> _DATASET_

^^^^^^^^^^^^^^^^

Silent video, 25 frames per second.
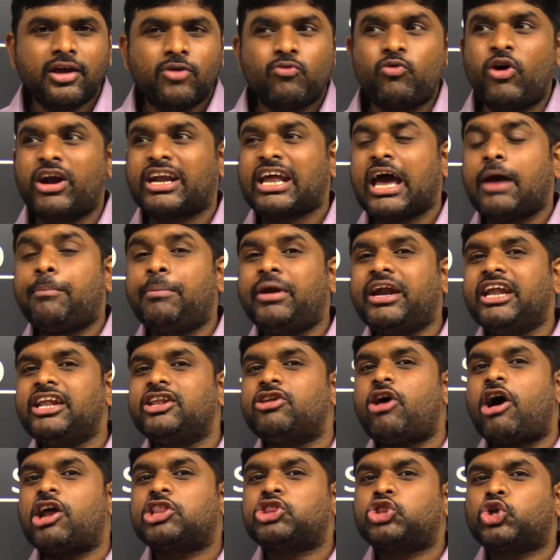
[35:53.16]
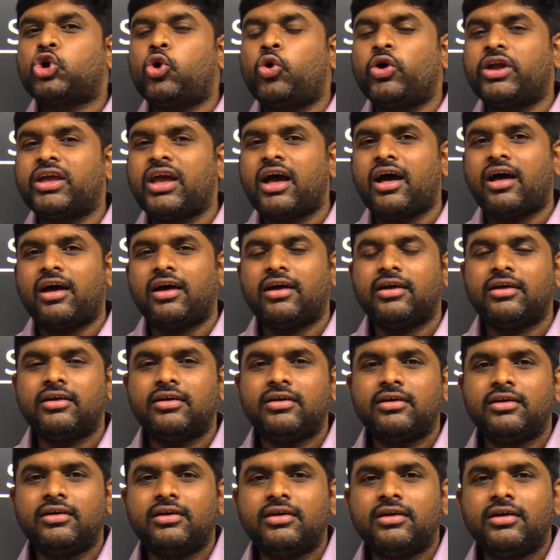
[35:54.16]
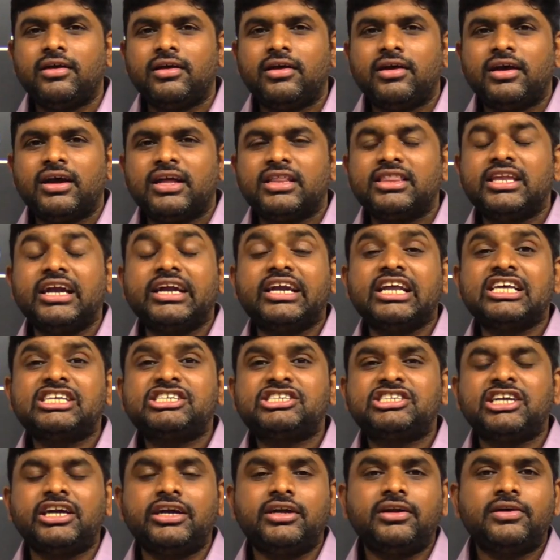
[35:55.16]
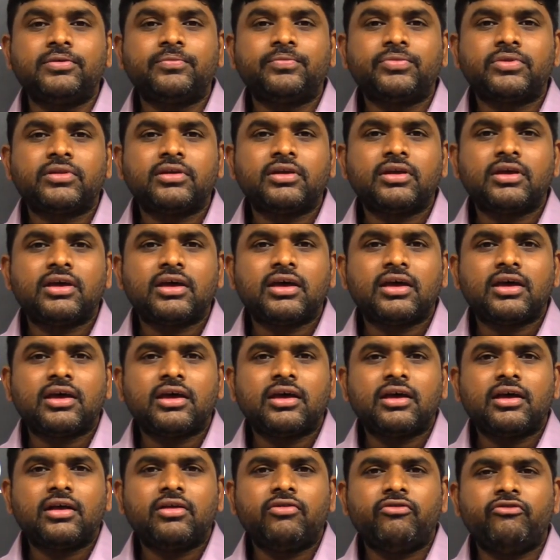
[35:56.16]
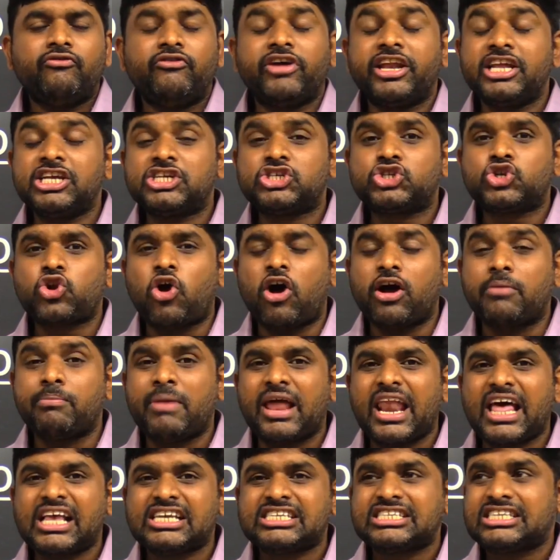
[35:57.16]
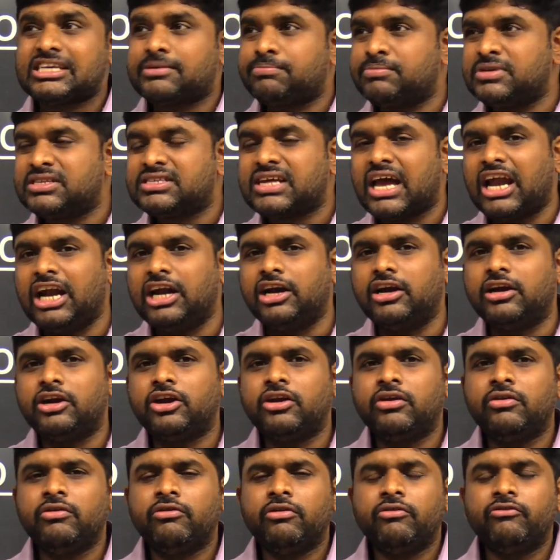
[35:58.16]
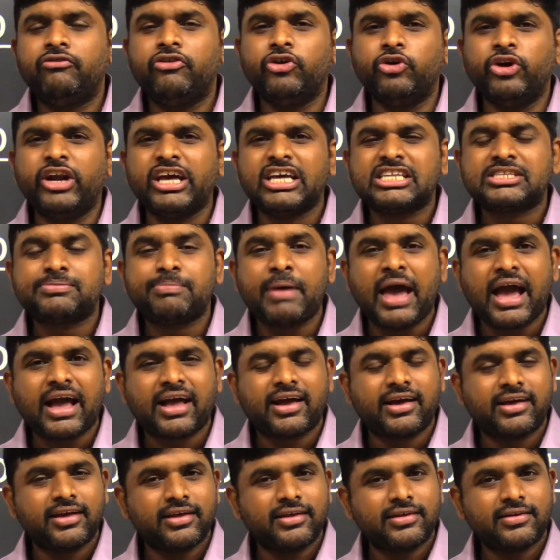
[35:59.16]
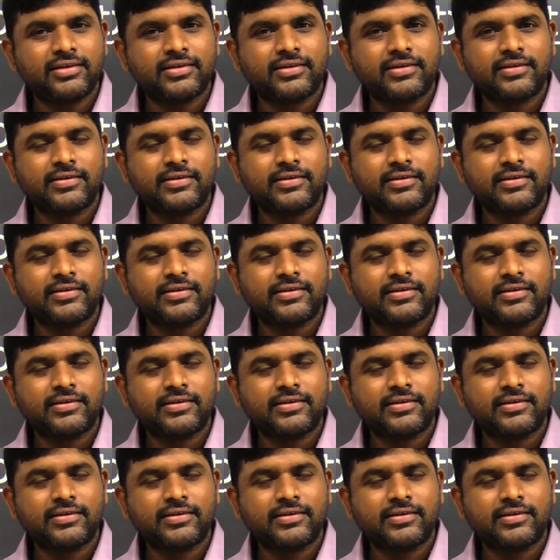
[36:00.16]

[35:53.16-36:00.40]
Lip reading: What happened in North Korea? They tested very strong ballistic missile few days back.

^^^^^^^^^^^^^^^^

> _PROBLEM REQUIREMENTS_
Each entry above is to be written out again unchanged, apart from the pictures, which are left out.

> _SOLUTION TO THE PROBLEM_
Silent video, 25 frames per second.
[35:53.16]
[35:54.16]
[35:55.16]
[35:56.16]
[35:57.16]
[35:58.16]
[35:59.16]
[36:00.16]

[35:53.16-36:00.40]
Lip reading: What happened in North Korea? They tested very strong ballistic missile few days back.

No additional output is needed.